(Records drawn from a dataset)
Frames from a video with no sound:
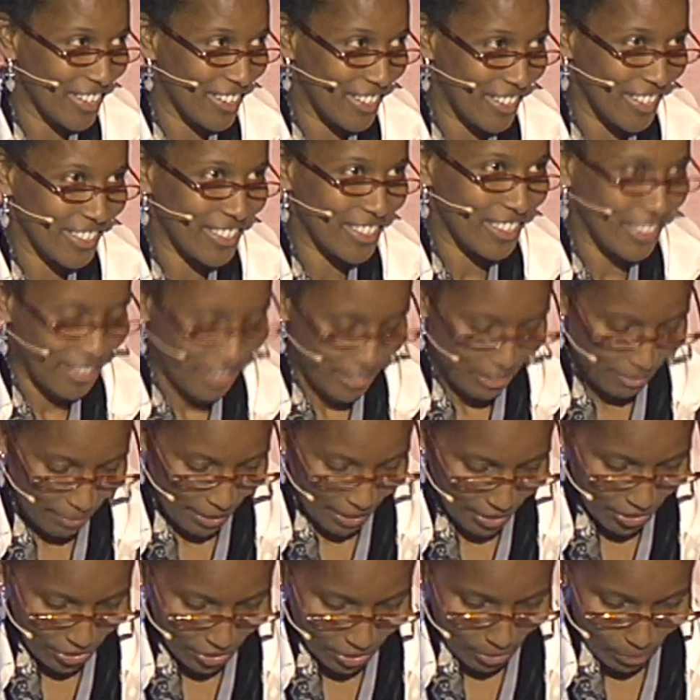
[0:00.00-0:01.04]

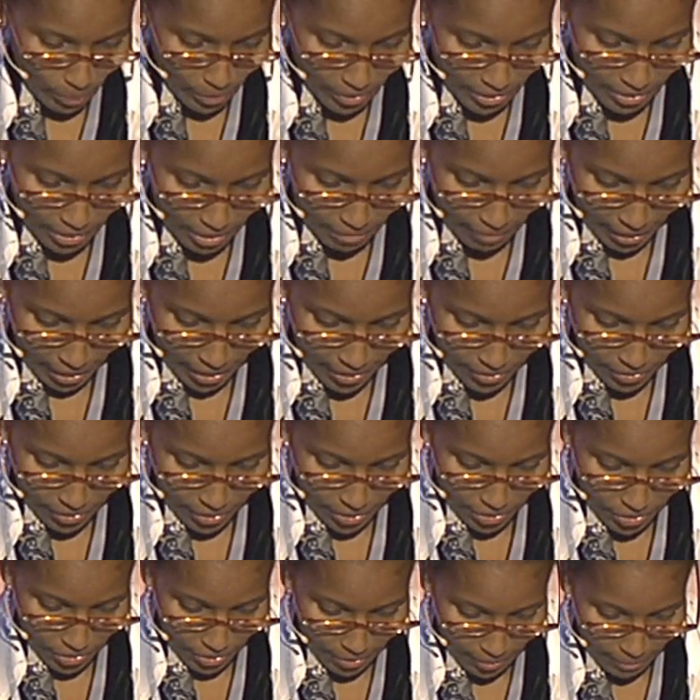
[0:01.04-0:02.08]
Dissatisfaction with
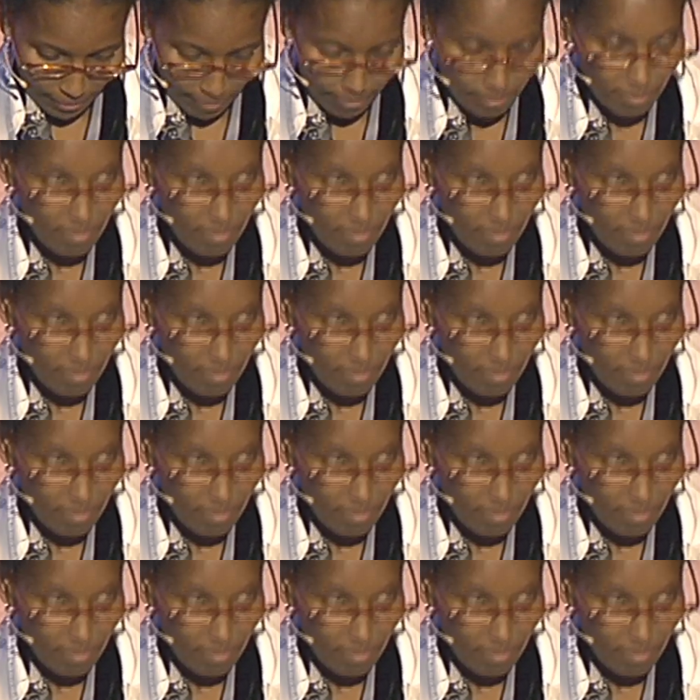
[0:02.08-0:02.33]
civilization.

WORK INSTRUCTION
Return every entry above word for word, and include no images.

COMPLETED EXERCISE
Frames from a video with no sound:
[0:00.00-0:01.04]

[0:01.04-0:02.08]
Dissatisfaction with
[0:02.08-0:02.33]
civilization.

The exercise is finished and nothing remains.